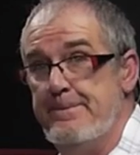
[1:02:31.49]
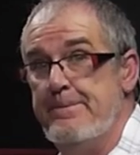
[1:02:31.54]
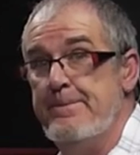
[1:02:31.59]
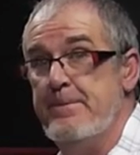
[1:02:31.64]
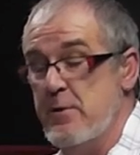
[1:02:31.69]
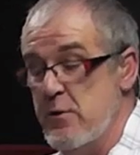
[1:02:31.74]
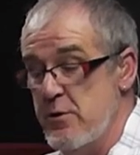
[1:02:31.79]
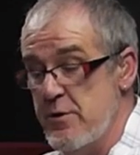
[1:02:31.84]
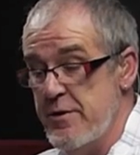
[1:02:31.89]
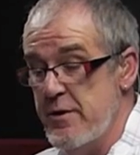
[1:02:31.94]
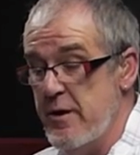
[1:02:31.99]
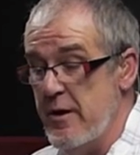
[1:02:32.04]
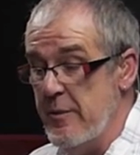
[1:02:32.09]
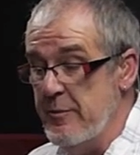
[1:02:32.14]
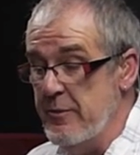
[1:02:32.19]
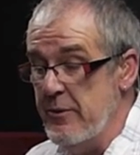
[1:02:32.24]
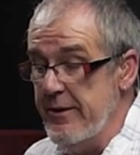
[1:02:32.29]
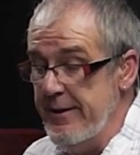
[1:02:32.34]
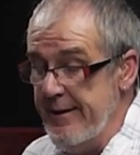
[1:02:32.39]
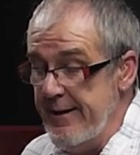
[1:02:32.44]
Just thought I'd
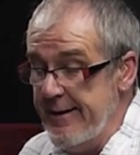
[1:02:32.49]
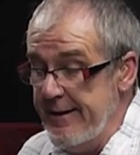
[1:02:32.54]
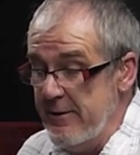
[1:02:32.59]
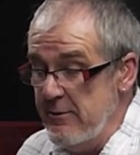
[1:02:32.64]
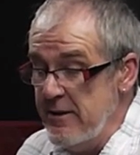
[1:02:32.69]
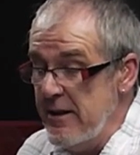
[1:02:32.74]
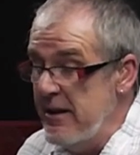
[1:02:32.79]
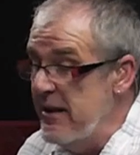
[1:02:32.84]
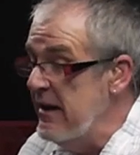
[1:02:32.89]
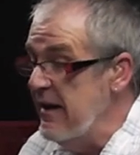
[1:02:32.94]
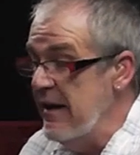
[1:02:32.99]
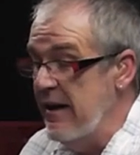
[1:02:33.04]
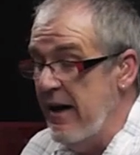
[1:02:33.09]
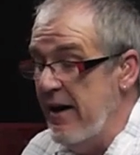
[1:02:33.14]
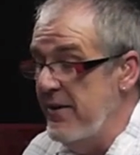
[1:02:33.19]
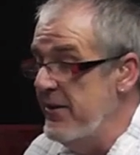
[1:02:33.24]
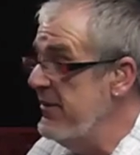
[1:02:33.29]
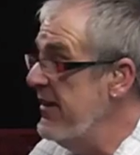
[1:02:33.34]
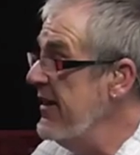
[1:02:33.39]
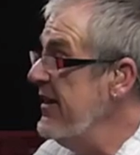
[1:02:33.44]
point that out. Are
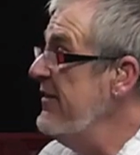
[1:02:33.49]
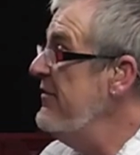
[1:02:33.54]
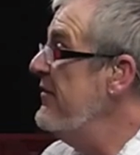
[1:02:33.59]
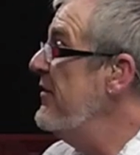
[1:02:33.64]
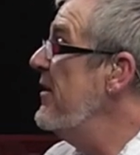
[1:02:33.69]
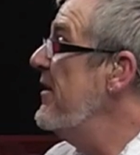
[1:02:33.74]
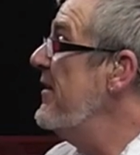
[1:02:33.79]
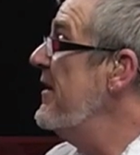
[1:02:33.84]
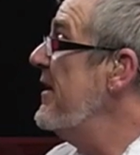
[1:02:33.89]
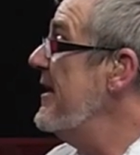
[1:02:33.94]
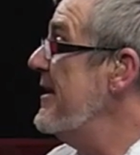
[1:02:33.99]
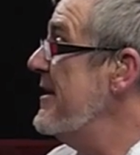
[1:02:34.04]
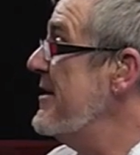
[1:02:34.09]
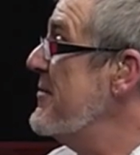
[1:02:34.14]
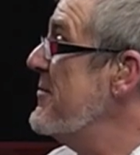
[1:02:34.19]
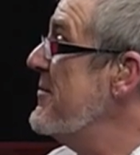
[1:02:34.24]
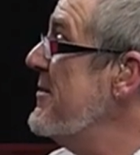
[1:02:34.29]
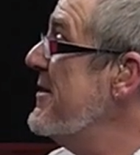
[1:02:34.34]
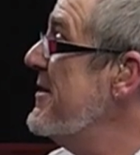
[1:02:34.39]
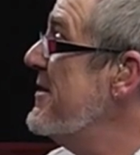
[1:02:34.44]
there any further last
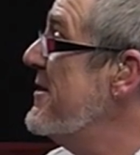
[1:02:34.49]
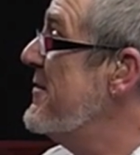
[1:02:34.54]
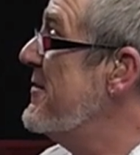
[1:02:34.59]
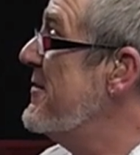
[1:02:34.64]
words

:::::

Please, leaving out all pictures, transcribe exactly the lines above from the one containing "[1:02:32.34]" through the final line, both included.

Result of this exercise →
[1:02:32.34]
[1:02:32.39]
[1:02:32.44]
Just thought I'd
[1:02:32.49]
[1:02:32.54]
[1:02:32.59]
[1:02:32.64]
[1:02:32.69]
[1:02:32.74]
[1:02:32.79]
[1:02:32.84]
[1:02:32.89]
[1:02:32.94]
[1:02:32.99]
[1:02:33.04]
[1:02:33.09]
[1:02:33.14]
[1:02:33.19]
[1:02:33.24]
[1:02:33.29]
[1:02:33.34]
[1:02:33.39]
[1:02:33.44]
point that out. Are
[1:02:33.49]
[1:02:33.54]
[1:02:33.59]
[1:02:33.64]
[1:02:33.69]
[1:02:33.74]
[1:02:33.79]
[1:02:33.84]
[1:02:33.89]
[1:02:33.94]
[1:02:33.99]
[1:02:34.04]
[1:02:34.09]
[1:02:34.14]
[1:02:34.19]
[1:02:34.24]
[1:02:34.29]
[1:02:34.34]
[1:02:34.39]
[1:02:34.44]
there any further last
[1:02:34.49]
[1:02:34.54]
[1:02:34.59]
[1:02:34.64]
words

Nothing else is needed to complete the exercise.